▶ **TASK GOAL**: Each line of the records that follow must come back exactly, with pictures skipped.

Records from a data collection
—————

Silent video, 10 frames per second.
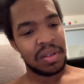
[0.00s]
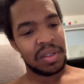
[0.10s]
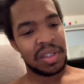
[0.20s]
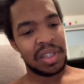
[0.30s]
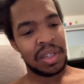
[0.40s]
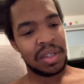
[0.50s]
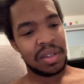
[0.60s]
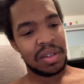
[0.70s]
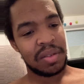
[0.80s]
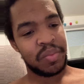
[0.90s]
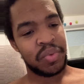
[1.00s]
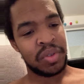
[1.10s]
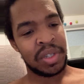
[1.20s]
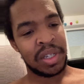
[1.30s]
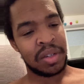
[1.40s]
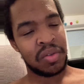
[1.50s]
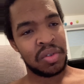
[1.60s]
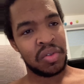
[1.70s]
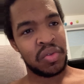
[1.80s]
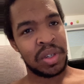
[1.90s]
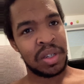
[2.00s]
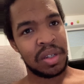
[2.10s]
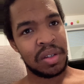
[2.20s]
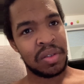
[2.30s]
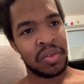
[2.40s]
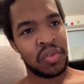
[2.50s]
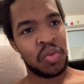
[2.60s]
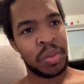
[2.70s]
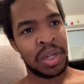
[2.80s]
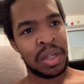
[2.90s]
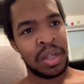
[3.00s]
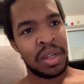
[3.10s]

qui peut dire aujourd'hui, en tant qu'humain,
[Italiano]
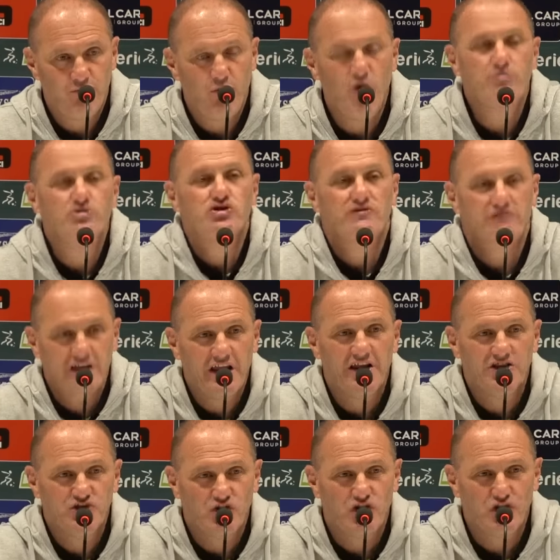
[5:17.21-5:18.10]
Poi bisogna
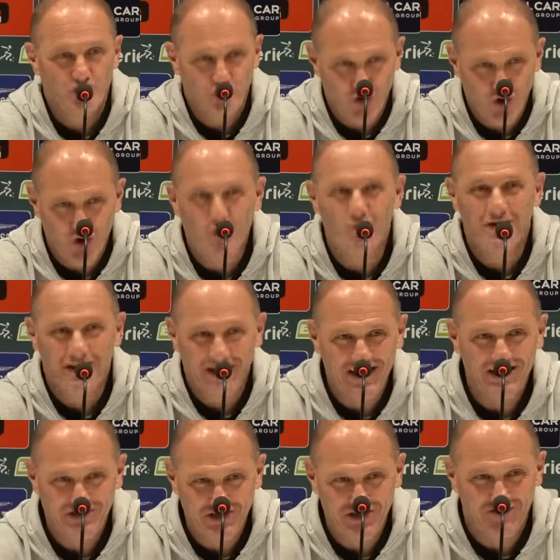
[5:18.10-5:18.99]
vedere i giocatori come la
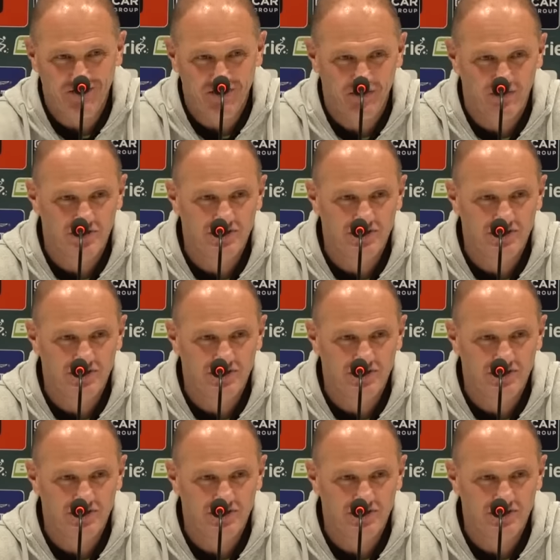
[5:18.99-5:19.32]
ricevono,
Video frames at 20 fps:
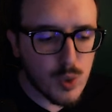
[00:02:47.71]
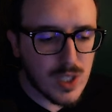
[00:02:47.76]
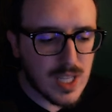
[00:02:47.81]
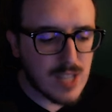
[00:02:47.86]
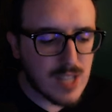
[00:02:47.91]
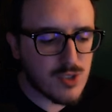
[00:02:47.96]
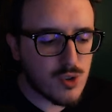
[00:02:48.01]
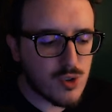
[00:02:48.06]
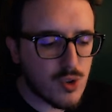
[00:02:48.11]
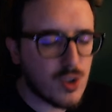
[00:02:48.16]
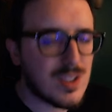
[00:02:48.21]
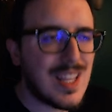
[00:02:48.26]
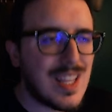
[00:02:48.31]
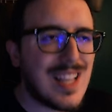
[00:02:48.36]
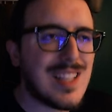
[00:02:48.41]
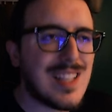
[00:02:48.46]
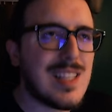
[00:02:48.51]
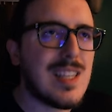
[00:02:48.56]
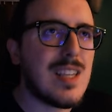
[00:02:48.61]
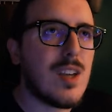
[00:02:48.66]
che sono
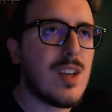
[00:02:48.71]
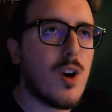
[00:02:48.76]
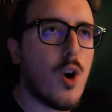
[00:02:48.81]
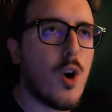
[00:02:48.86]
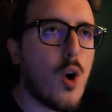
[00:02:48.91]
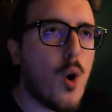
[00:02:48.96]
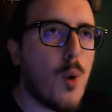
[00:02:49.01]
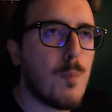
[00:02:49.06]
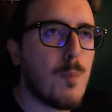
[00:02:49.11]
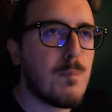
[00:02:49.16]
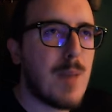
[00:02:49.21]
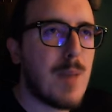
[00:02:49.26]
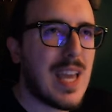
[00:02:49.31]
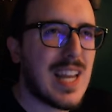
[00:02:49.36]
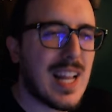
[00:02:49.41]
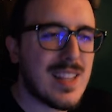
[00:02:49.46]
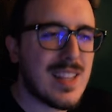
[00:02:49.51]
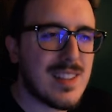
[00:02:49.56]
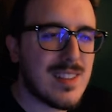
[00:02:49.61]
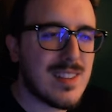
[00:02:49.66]
degli
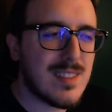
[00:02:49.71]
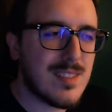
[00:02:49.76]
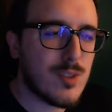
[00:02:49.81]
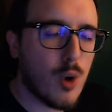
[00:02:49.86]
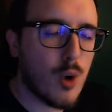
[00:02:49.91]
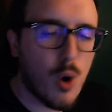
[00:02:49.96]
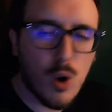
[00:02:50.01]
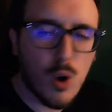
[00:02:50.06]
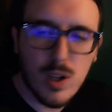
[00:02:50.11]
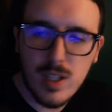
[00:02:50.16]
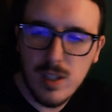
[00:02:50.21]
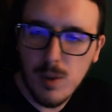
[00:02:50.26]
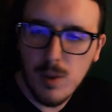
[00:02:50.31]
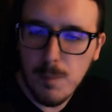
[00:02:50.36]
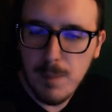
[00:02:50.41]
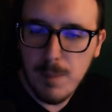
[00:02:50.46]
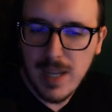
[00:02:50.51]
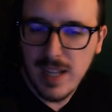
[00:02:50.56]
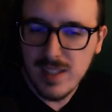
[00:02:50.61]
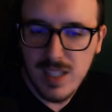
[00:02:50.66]
operatori attori
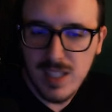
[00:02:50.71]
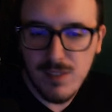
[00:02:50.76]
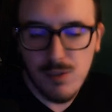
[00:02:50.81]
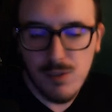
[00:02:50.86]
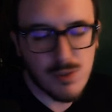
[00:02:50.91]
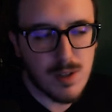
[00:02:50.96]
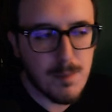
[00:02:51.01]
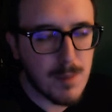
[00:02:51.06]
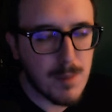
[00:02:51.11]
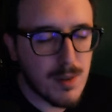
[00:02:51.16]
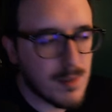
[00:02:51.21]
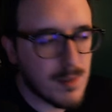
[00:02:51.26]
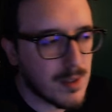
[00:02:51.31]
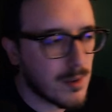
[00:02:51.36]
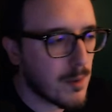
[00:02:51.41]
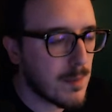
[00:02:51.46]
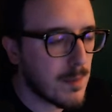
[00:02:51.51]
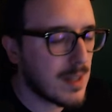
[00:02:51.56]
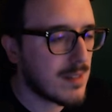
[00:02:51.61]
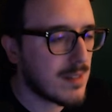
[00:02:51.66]
operativi, non so nemmeno io
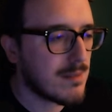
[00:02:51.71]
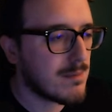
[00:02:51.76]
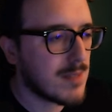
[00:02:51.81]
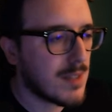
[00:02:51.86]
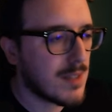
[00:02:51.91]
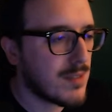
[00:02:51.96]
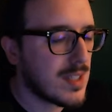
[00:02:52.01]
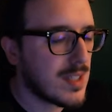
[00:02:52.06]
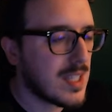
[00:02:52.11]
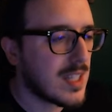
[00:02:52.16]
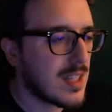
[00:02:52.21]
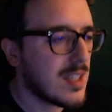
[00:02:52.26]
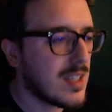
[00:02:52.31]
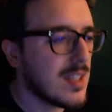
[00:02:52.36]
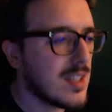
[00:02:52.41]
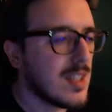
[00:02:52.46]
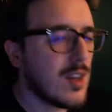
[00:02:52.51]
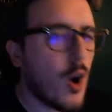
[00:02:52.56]
come definirli,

—————

▶ **ANSWER FOR THIS EXERCISE**:
Silent video, 10 frames per second.
[0.00s]
[0.10s]
[0.20s]
[0.30s]
[0.40s]
[0.50s]
[0.60s]
[0.70s]
[0.80s]
[0.90s]
[1.00s]
[1.10s]
[1.20s]
[1.30s]
[1.40s]
[1.50s]
[1.60s]
[1.70s]
[1.80s]
[1.90s]
[2.00s]
[2.10s]
[2.20s]
[2.30s]
[2.40s]
[2.50s]
[2.60s]
[2.70s]
[2.80s]
[2.90s]
[3.00s]
[3.10s]

qui peut dire aujourd'hui, en tant qu'humain,
[Italiano]
[5:17.21-5:18.10]
Poi bisogna
[5:18.10-5:18.99]
vedere i giocatori come la
[5:18.99-5:19.32]
ricevono,
Video frames at 20 fps:
[00:02:47.71]
[00:02:47.76]
[00:02:47.81]
[00:02:47.86]
[00:02:47.91]
[00:02:47.96]
[00:02:48.01]
[00:02:48.06]
[00:02:48.11]
[00:02:48.16]
[00:02:48.21]
[00:02:48.26]
[00:02:48.31]
[00:02:48.36]
[00:02:48.41]
[00:02:48.46]
[00:02:48.51]
[00:02:48.56]
[00:02:48.61]
[00:02:48.66]
che sono
[00:02:48.71]
[00:02:48.76]
[00:02:48.81]
[00:02:48.86]
[00:02:48.91]
[00:02:48.96]
[00:02:49.01]
[00:02:49.06]
[00:02:49.11]
[00:02:49.16]
[00:02:49.21]
[00:02:49.26]
[00:02:49.31]
[00:02:49.36]
[00:02:49.41]
[00:02:49.46]
[00:02:49.51]
[00:02:49.56]
[00:02:49.61]
[00:02:49.66]
degli
[00:02:49.71]
[00:02:49.76]
[00:02:49.81]
[00:02:49.86]
[00:02:49.91]
[00:02:49.96]
[00:02:50.01]
[00:02:50.06]
[00:02:50.11]
[00:02:50.16]
[00:02:50.21]
[00:02:50.26]
[00:02:50.31]
[00:02:50.36]
[00:02:50.41]
[00:02:50.46]
[00:02:50.51]
[00:02:50.56]
[00:02:50.61]
[00:02:50.66]
operatori attori
[00:02:50.71]
[00:02:50.76]
[00:02:50.81]
[00:02:50.86]
[00:02:50.91]
[00:02:50.96]
[00:02:51.01]
[00:02:51.06]
[00:02:51.11]
[00:02:51.16]
[00:02:51.21]
[00:02:51.26]
[00:02:51.31]
[00:02:51.36]
[00:02:51.41]
[00:02:51.46]
[00:02:51.51]
[00:02:51.56]
[00:02:51.61]
[00:02:51.66]
operativi, non so nemmeno io
[00:02:51.71]
[00:02:51.76]
[00:02:51.81]
[00:02:51.86]
[00:02:51.91]
[00:02:51.96]
[00:02:52.01]
[00:02:52.06]
[00:02:52.11]
[00:02:52.16]
[00:02:52.21]
[00:02:52.26]
[00:02:52.31]
[00:02:52.36]
[00:02:52.41]
[00:02:52.46]
[00:02:52.51]
[00:02:52.56]
come definirli,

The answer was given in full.